_Records for the task_:
────────

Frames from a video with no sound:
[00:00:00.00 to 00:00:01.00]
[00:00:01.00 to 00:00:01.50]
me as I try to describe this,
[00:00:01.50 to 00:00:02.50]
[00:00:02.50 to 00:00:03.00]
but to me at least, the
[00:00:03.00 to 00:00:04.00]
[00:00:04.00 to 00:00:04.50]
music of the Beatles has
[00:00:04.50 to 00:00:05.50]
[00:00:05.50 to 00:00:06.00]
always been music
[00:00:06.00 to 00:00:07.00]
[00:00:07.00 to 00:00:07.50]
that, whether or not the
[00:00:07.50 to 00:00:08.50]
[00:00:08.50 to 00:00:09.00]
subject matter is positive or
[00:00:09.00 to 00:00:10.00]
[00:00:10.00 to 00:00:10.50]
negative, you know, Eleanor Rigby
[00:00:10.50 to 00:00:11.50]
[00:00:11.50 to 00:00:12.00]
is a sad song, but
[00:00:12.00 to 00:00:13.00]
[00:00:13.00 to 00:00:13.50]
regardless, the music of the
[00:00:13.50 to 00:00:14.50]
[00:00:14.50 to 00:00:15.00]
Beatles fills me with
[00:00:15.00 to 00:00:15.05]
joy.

────────

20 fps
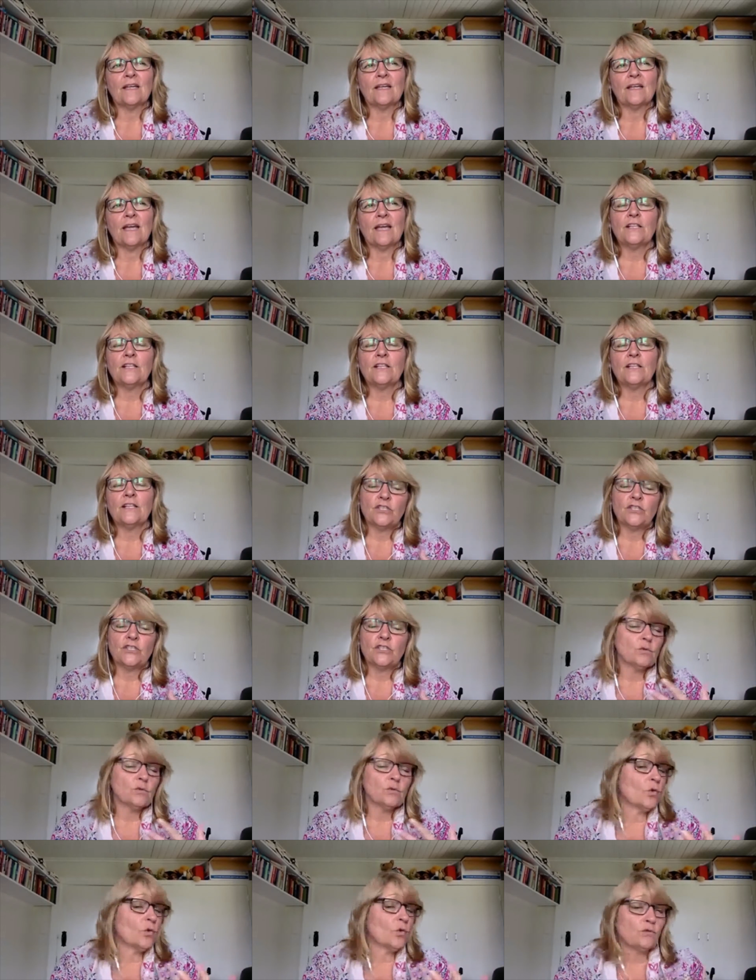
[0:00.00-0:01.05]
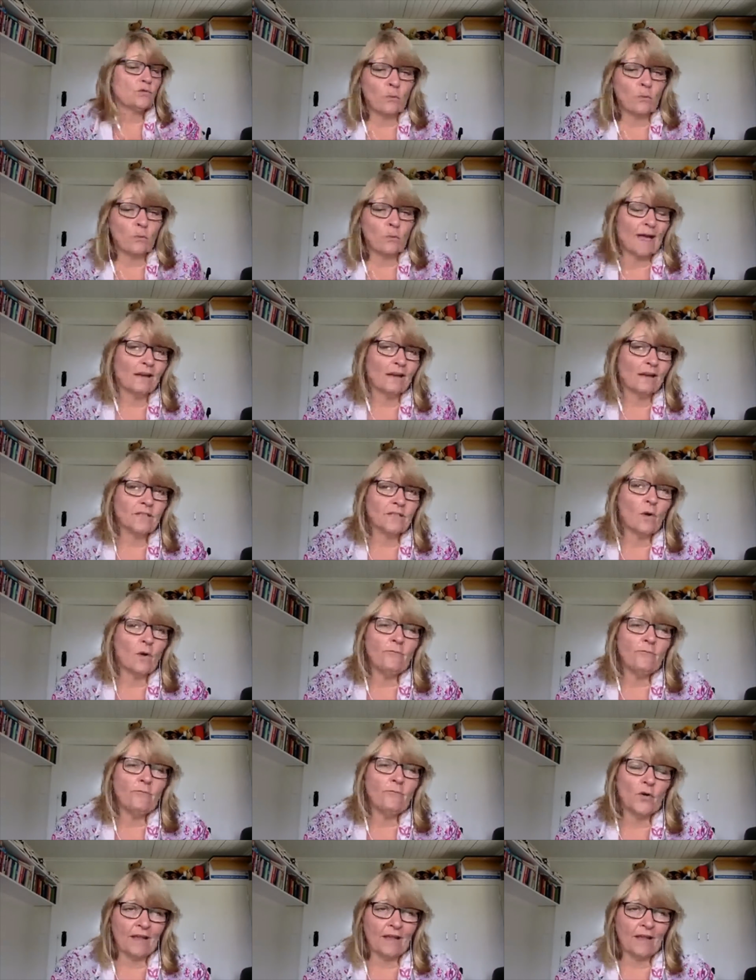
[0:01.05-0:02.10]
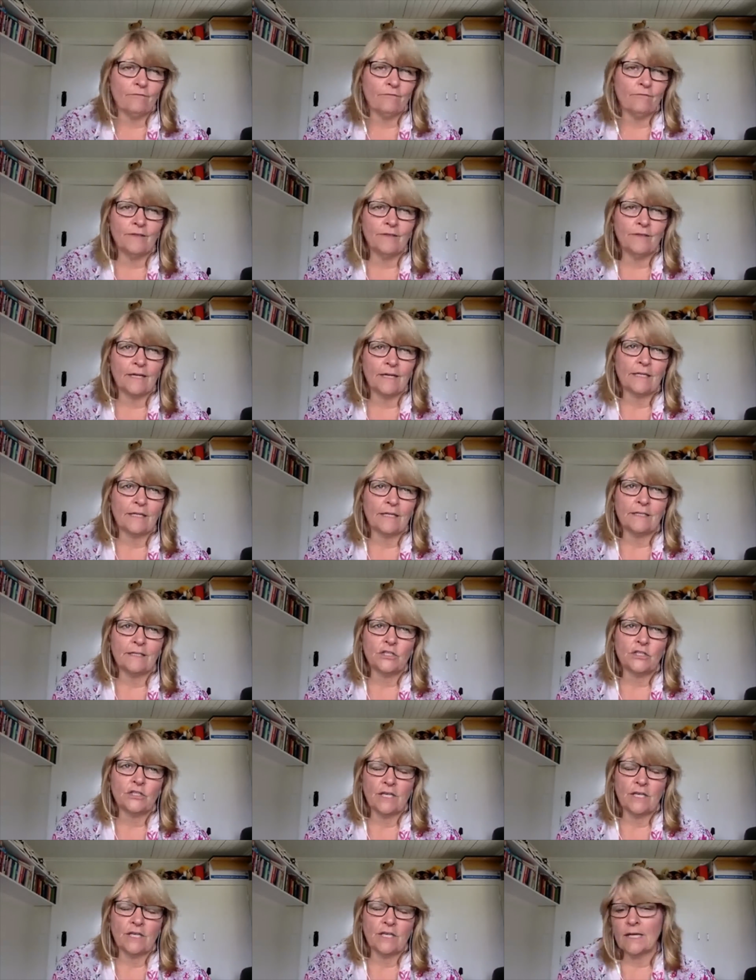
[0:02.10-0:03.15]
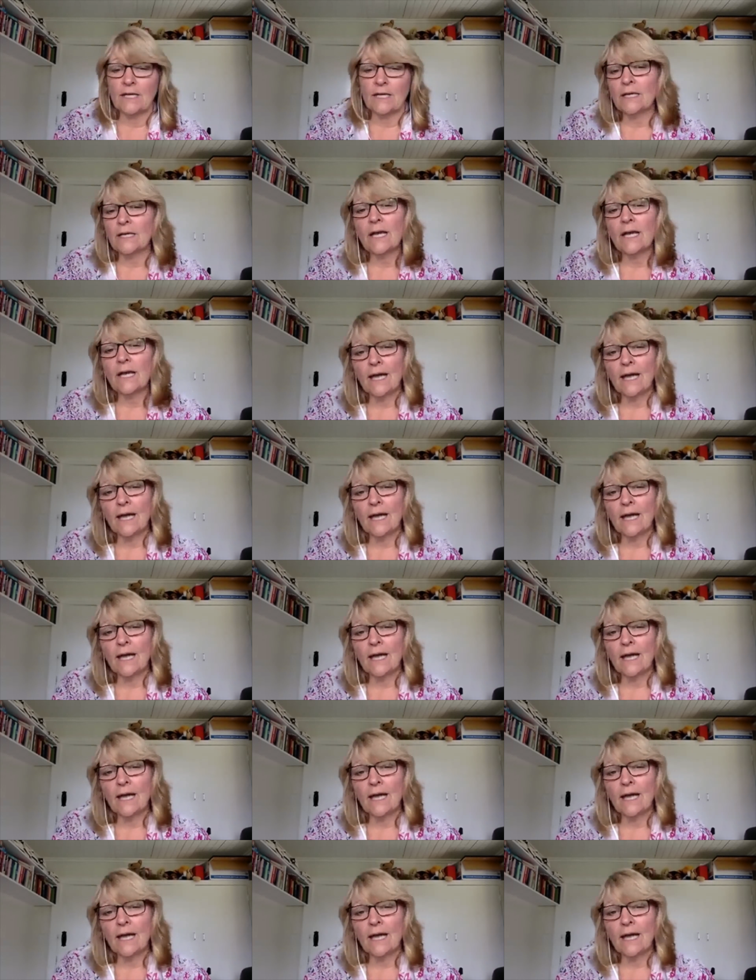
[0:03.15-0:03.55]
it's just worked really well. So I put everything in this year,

────────

Return, unchanged, the run of lines above that opens with the line containing "[00:00:09.00 to 00:00:10.00]" and closes with the line containing "[00:00:13.50 to 00:00:14.50]". Include both.

_Response_:
[00:00:09.00 to 00:00:10.00]
[00:00:10.00 to 00:00:10.50]
negative, you know, Eleanor Rigby
[00:00:10.50 to 00:00:11.50]
[00:00:11.50 to 00:00:12.00]
is a sad song, but
[00:00:12.00 to 00:00:13.00]
[00:00:13.00 to 00:00:13.50]
regardless, the music of the
[00:00:13.50 to 00:00:14.50]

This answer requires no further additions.